Emily Vozzola: Teacher
I was appointed to teach in Groveton Elementary; it wasn't a case of my choosing. They had not completed the building when we came. I taught in a little school over on Telegraph Road. There were a lot of hornets in the wall. Some of the teachers taught down at Mount Vernon Church Building.
Well, I didn't hit the children but often I wanted to hit them. I just
can't think of them being abused in that way. Now it was not unheard of
to send one into the corner, or to have them write certain things. Due to
the bus system, you couldn't keep them after school, which would have
been a real punishment.
The depression affected the school system because during that time if you were teaching, and your husband had employment then you were not allowed to teach - one income per family.
Whatever they asked you to do, we had to do it. We had a lot of bus duty. We had to come back and raise money with dances, card parties, or whatever it would be to get certain things we wanted in the school, like books for the library.
I taught the third grade at first, then I went up to the fourth grade. Probably I taught your grandparents.
We were just beginning to work with units. That was a big step in the education system. I can remember all the various things we did. On Christmas, we made paper maché camels. It used to be that you studied so many words for your spelling, so many pages of geography, and so forth. With the unit teaching, you might study selected words related to the unit.
I believe I first started with 90 dollars a month and it increased. In the first years we were not paid during the summer months. We'd have a teachers meeting the day after Labor Day. At that time all of the teachers in the entire county could meet in one building.
I'm retired now and as you know I'm well in my 70's. I do church work and I also work with the Salvation Army. I enjoy reading and I'm always happy if I have a chance to go somewhere. I have difficulty in driving at night due to cataracts.
I taught William Durrer who was the Chief of Police in Fairfax County. I taught Harry Caroeo, he's one of the Judges in the Virginia Supreme Court. There has been a great change in schools but you couldn't begin to get the things then that are offered in schools today. I'm sure there're excellent teachers in all areas now as then.
I think it would be more challenging to teach now because all of you have been exposed to so much more through the years by T.V. and radio.
I did all the things when I was growing up, that you all would think are so corny. We had picnics, lawn games, and skip-to-my-lou-my-darlin'. We square danced. We would go out and gather chestnuts from the trees. When I was old enough, our parents hired a teacher and we would go to her home. Then they had a little slave cabin nearby, that they converted into a one room school. We went there. We had desks where we sat two together.
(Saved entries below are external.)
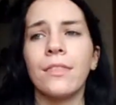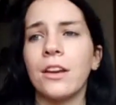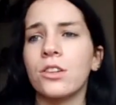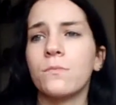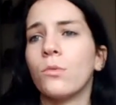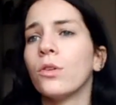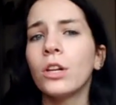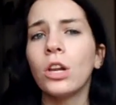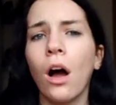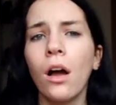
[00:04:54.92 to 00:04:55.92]
They just
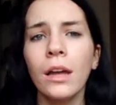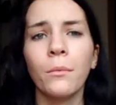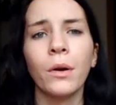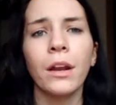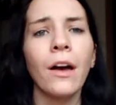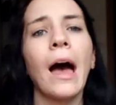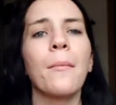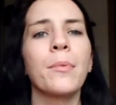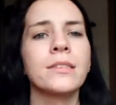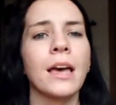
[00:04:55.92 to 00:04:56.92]
move along and whatever
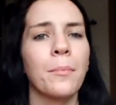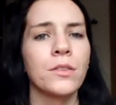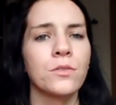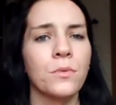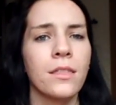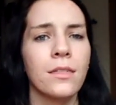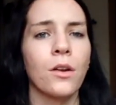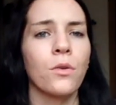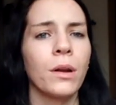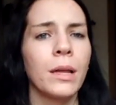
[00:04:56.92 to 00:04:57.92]
happens, happens, right?
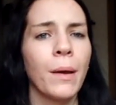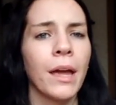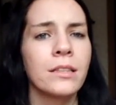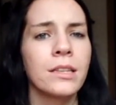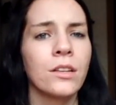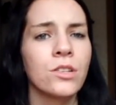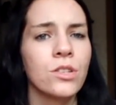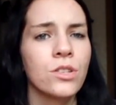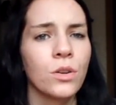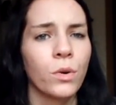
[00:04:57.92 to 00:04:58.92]
They don't really pay
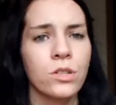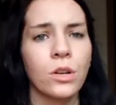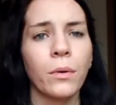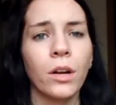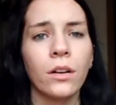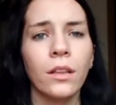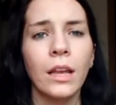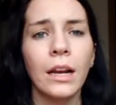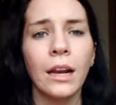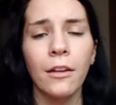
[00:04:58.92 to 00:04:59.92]
attention to what's going on
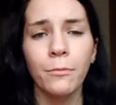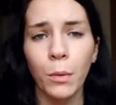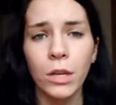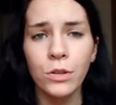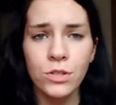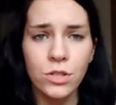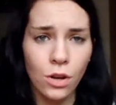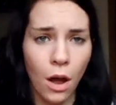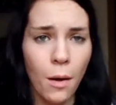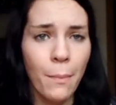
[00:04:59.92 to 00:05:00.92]
in their life. But when you
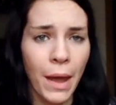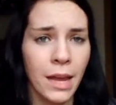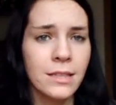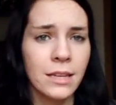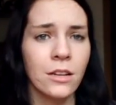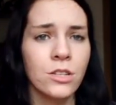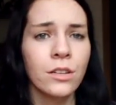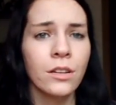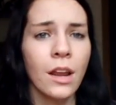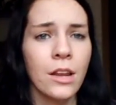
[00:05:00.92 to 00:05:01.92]
start paying
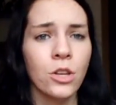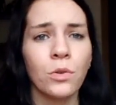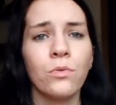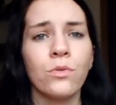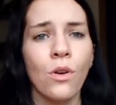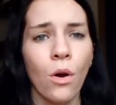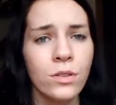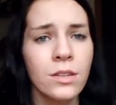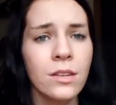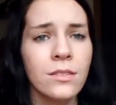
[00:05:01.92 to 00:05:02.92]
attention and you
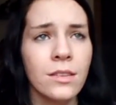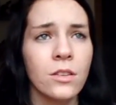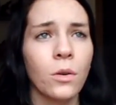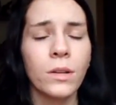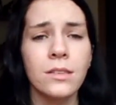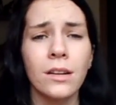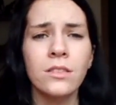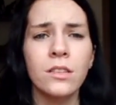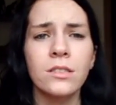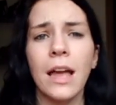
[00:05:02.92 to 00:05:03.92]
notice these
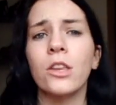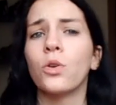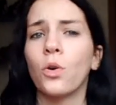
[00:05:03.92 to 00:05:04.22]
coincidences and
My father gave two acres of land and they built a one room school. I finished school in the one room school. The first year I boarded in Alexandria High School. The next year my sister and I drove to Fairfax. We parked the horse in a nearby barn and they were very happy to have the horse there because they had a garden and the horse manure was very good. We did not have to pay a fee to leave him there.
I had no children; my children were step children. But my granddaughter graduated from Virginia Polytechnical Institute this year and we often laugh about when I was in school.